### Directions
The complete listing goes into the output exactly, without its pictures.

### Data records

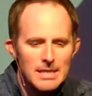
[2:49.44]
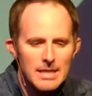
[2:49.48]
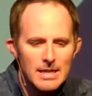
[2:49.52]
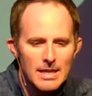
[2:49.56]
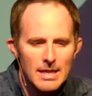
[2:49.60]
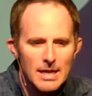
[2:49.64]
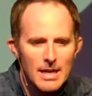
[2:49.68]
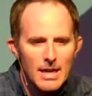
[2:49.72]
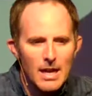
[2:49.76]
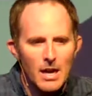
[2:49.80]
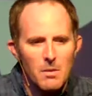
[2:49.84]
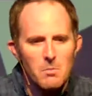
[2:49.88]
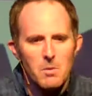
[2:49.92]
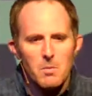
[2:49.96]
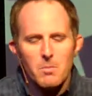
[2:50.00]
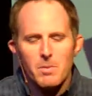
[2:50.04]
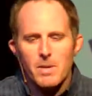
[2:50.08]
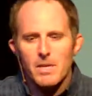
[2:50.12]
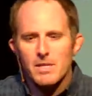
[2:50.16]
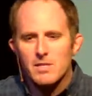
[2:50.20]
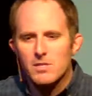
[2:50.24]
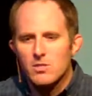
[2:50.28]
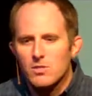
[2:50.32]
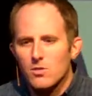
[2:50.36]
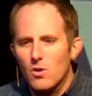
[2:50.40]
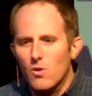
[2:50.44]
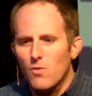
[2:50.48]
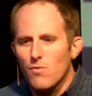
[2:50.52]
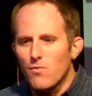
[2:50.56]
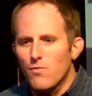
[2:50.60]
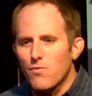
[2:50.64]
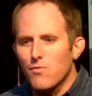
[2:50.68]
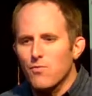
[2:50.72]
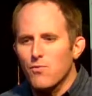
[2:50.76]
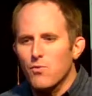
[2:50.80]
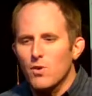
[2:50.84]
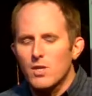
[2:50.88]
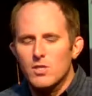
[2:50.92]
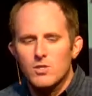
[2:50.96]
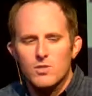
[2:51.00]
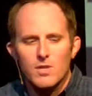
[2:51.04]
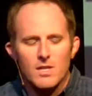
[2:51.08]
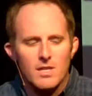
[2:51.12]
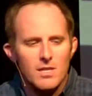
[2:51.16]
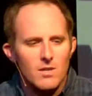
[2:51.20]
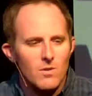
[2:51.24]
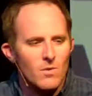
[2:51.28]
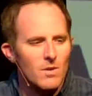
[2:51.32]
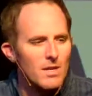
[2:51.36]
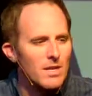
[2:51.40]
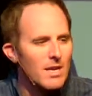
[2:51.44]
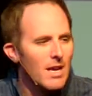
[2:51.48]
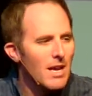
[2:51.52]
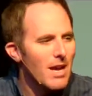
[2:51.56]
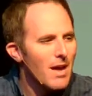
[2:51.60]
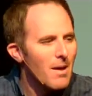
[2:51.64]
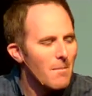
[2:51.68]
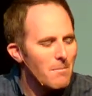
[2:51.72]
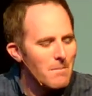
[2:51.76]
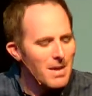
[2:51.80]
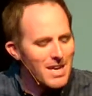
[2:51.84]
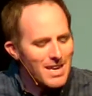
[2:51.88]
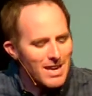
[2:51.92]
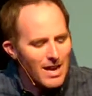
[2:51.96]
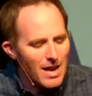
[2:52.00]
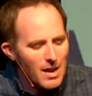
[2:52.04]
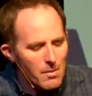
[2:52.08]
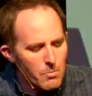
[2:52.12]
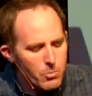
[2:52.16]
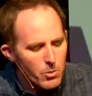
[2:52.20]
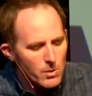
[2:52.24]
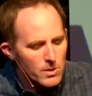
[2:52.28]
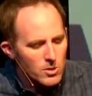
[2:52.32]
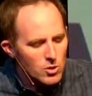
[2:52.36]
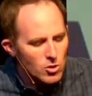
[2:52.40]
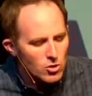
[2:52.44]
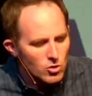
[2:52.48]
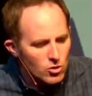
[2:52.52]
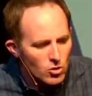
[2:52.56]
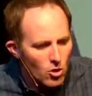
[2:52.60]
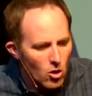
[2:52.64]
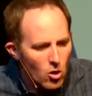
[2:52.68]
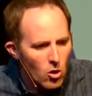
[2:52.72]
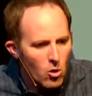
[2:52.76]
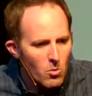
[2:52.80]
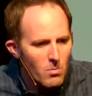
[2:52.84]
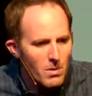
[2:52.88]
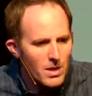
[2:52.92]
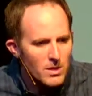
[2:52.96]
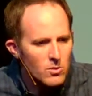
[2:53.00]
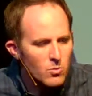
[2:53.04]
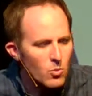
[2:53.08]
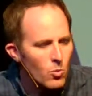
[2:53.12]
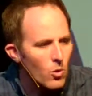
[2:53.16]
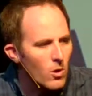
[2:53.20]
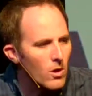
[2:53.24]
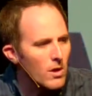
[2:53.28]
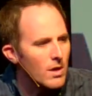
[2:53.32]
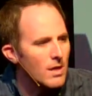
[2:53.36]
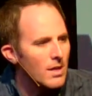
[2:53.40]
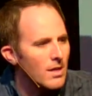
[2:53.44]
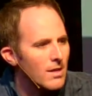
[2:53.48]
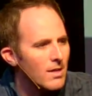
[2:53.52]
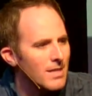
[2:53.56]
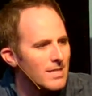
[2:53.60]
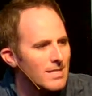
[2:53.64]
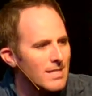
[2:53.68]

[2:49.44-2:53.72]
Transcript: I remember being so frustrated and going, man, I put so much work into this.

### Task output
[2:49.44]
[2:49.48]
[2:49.52]
[2:49.56]
[2:49.60]
[2:49.64]
[2:49.68]
[2:49.72]
[2:49.76]
[2:49.80]
[2:49.84]
[2:49.88]
[2:49.92]
[2:49.96]
[2:50.00]
[2:50.04]
[2:50.08]
[2:50.12]
[2:50.16]
[2:50.20]
[2:50.24]
[2:50.28]
[2:50.32]
[2:50.36]
[2:50.40]
[2:50.44]
[2:50.48]
[2:50.52]
[2:50.56]
[2:50.60]
[2:50.64]
[2:50.68]
[2:50.72]
[2:50.76]
[2:50.80]
[2:50.84]
[2:50.88]
[2:50.92]
[2:50.96]
[2:51.00]
[2:51.04]
[2:51.08]
[2:51.12]
[2:51.16]
[2:51.20]
[2:51.24]
[2:51.28]
[2:51.32]
[2:51.36]
[2:51.40]
[2:51.44]
[2:51.48]
[2:51.52]
[2:51.56]
[2:51.60]
[2:51.64]
[2:51.68]
[2:51.72]
[2:51.76]
[2:51.80]
[2:51.84]
[2:51.88]
[2:51.92]
[2:51.96]
[2:52.00]
[2:52.04]
[2:52.08]
[2:52.12]
[2:52.16]
[2:52.20]
[2:52.24]
[2:52.28]
[2:52.32]
[2:52.36]
[2:52.40]
[2:52.44]
[2:52.48]
[2:52.52]
[2:52.56]
[2:52.60]
[2:52.64]
[2:52.68]
[2:52.72]
[2:52.76]
[2:52.80]
[2:52.84]
[2:52.88]
[2:52.92]
[2:52.96]
[2:53.00]
[2:53.04]
[2:53.08]
[2:53.12]
[2:53.16]
[2:53.20]
[2:53.24]
[2:53.28]
[2:53.32]
[2:53.36]
[2:53.40]
[2:53.44]
[2:53.48]
[2:53.52]
[2:53.56]
[2:53.60]
[2:53.64]
[2:53.68]

[2:49.44-2:53.72]
Transcript: I remember being so frustrated and going, man, I put so much work into this.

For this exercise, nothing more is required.